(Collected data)
_ _ _ _ _ _ _
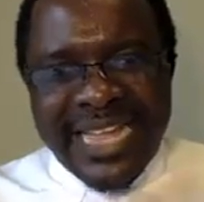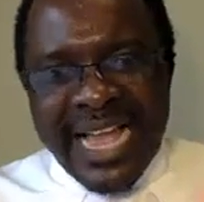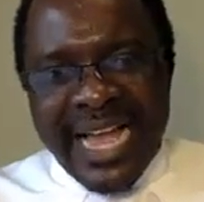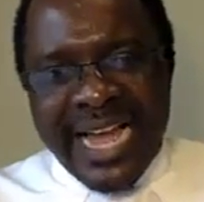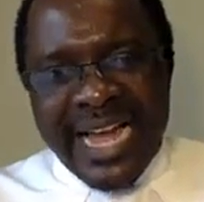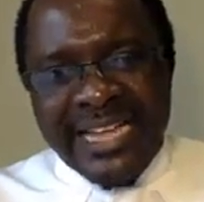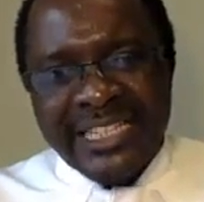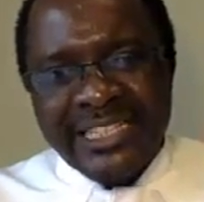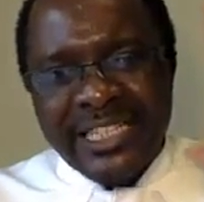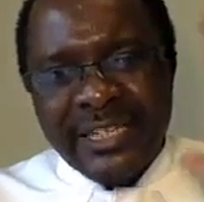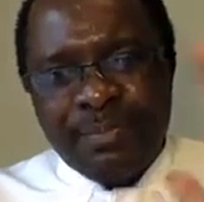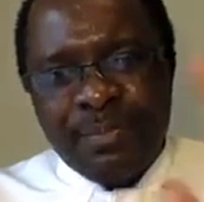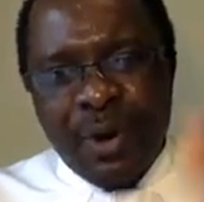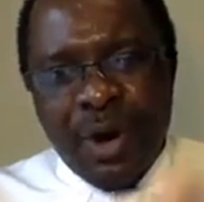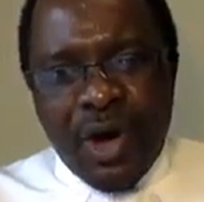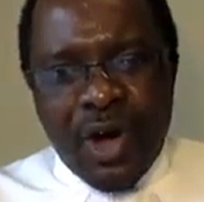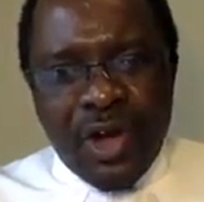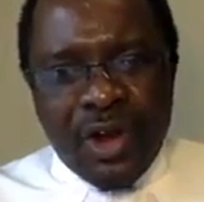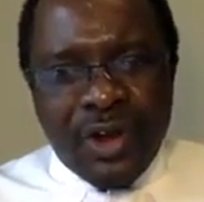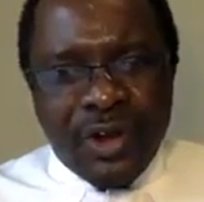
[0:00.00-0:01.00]

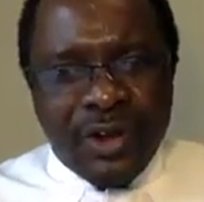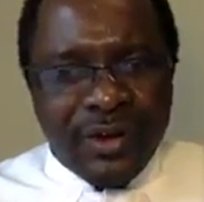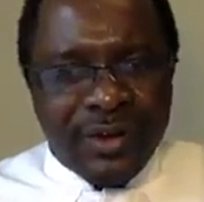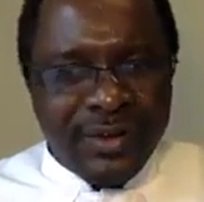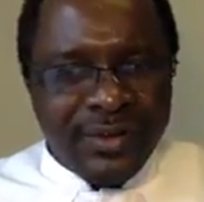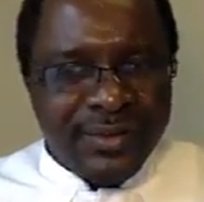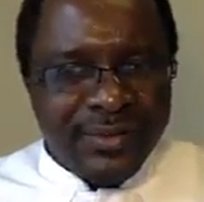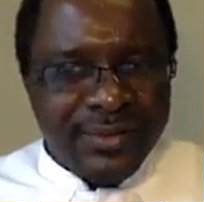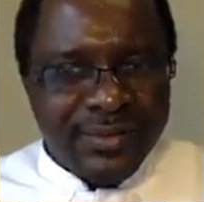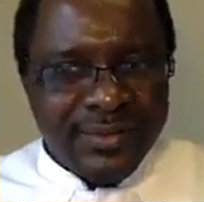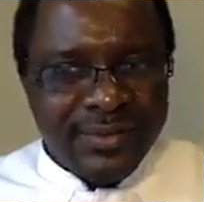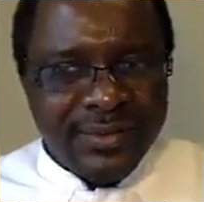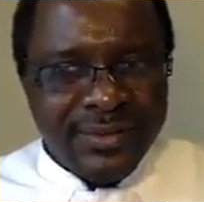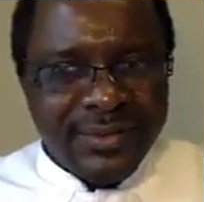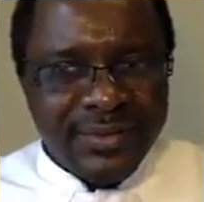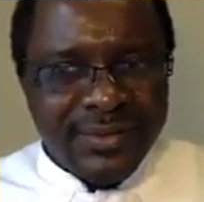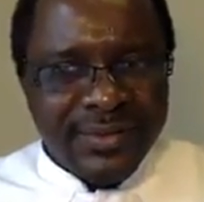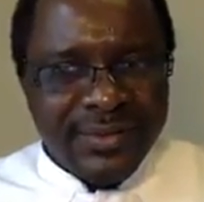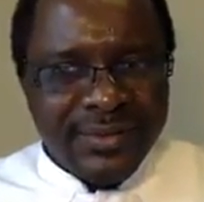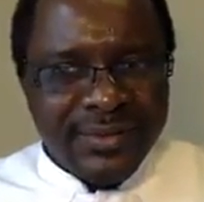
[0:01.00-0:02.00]
Atangaji Paul,
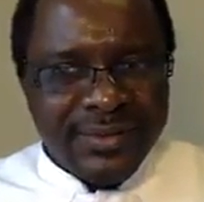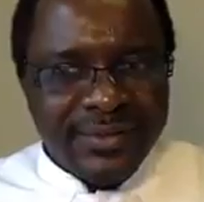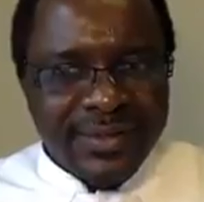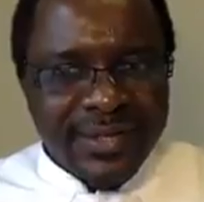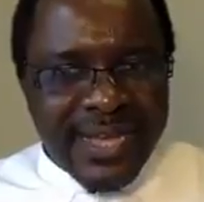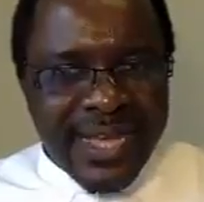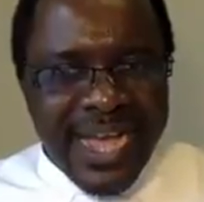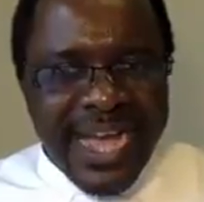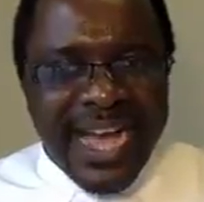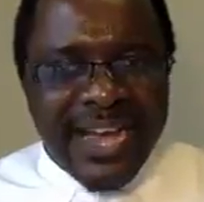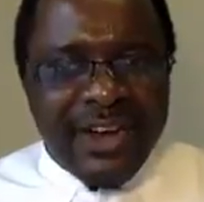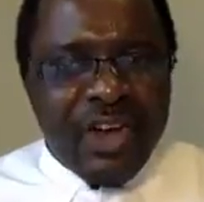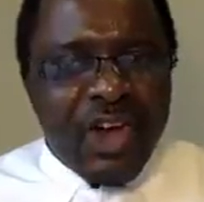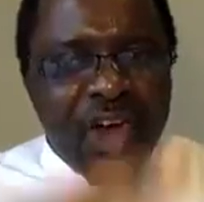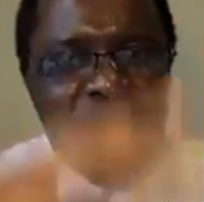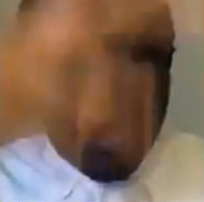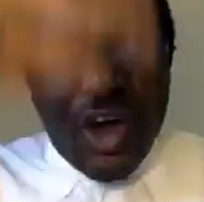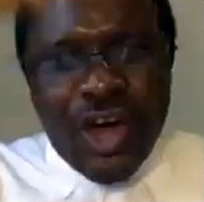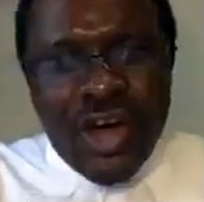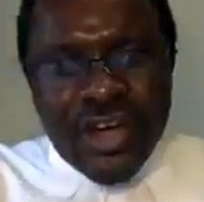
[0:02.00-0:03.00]
and
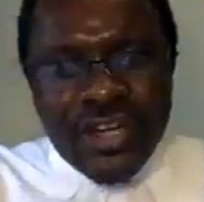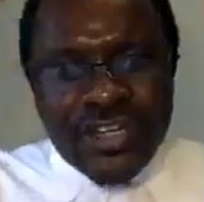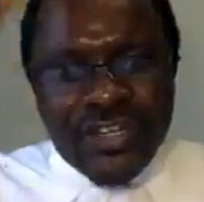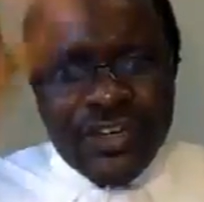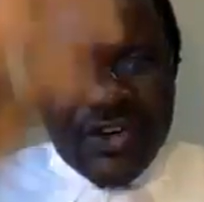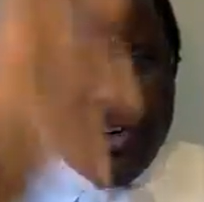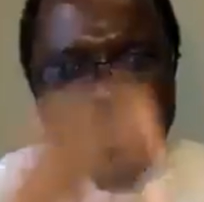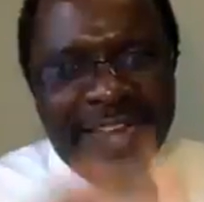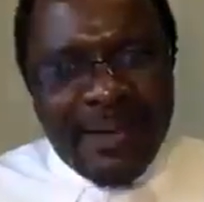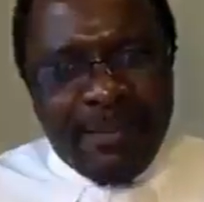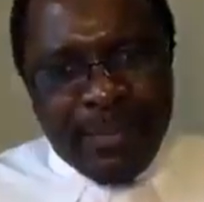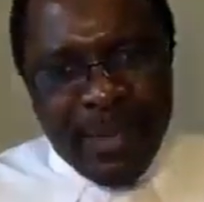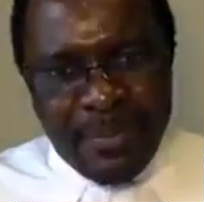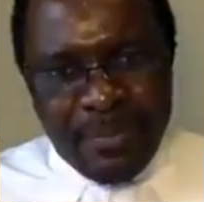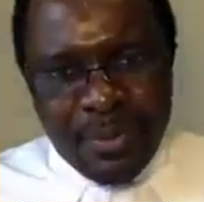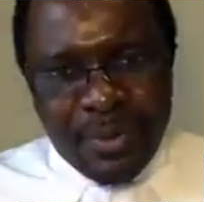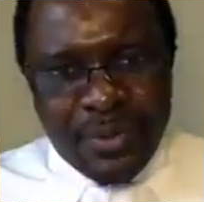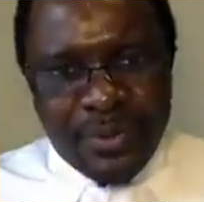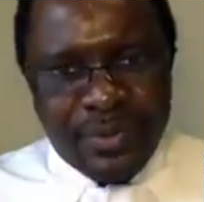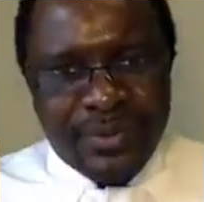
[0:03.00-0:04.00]
all the other
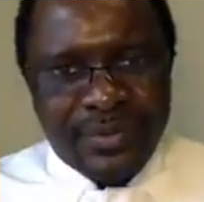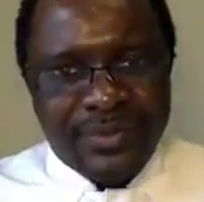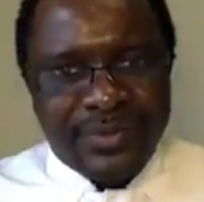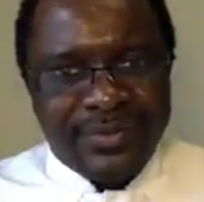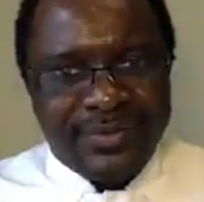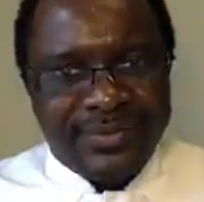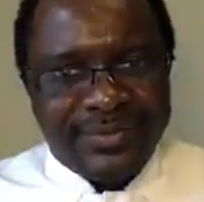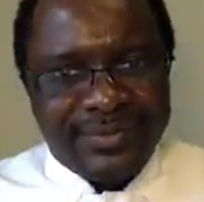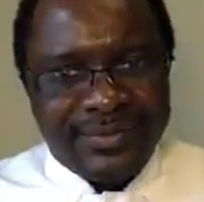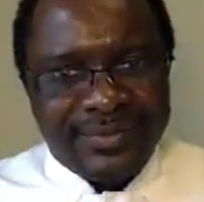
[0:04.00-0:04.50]
people.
_ _ _ _ _ _ _
- [Work required]:
The records above must be copied exactly, with no pictures carried over.

- [Answer to the exercise]:
[0:00.00-0:01.00]

[0:01.00-0:02.00]
Atangaji Paul,
[0:02.00-0:03.00]
and
[0:03.00-0:04.00]
all the other
[0:04.00-0:04.50]
people.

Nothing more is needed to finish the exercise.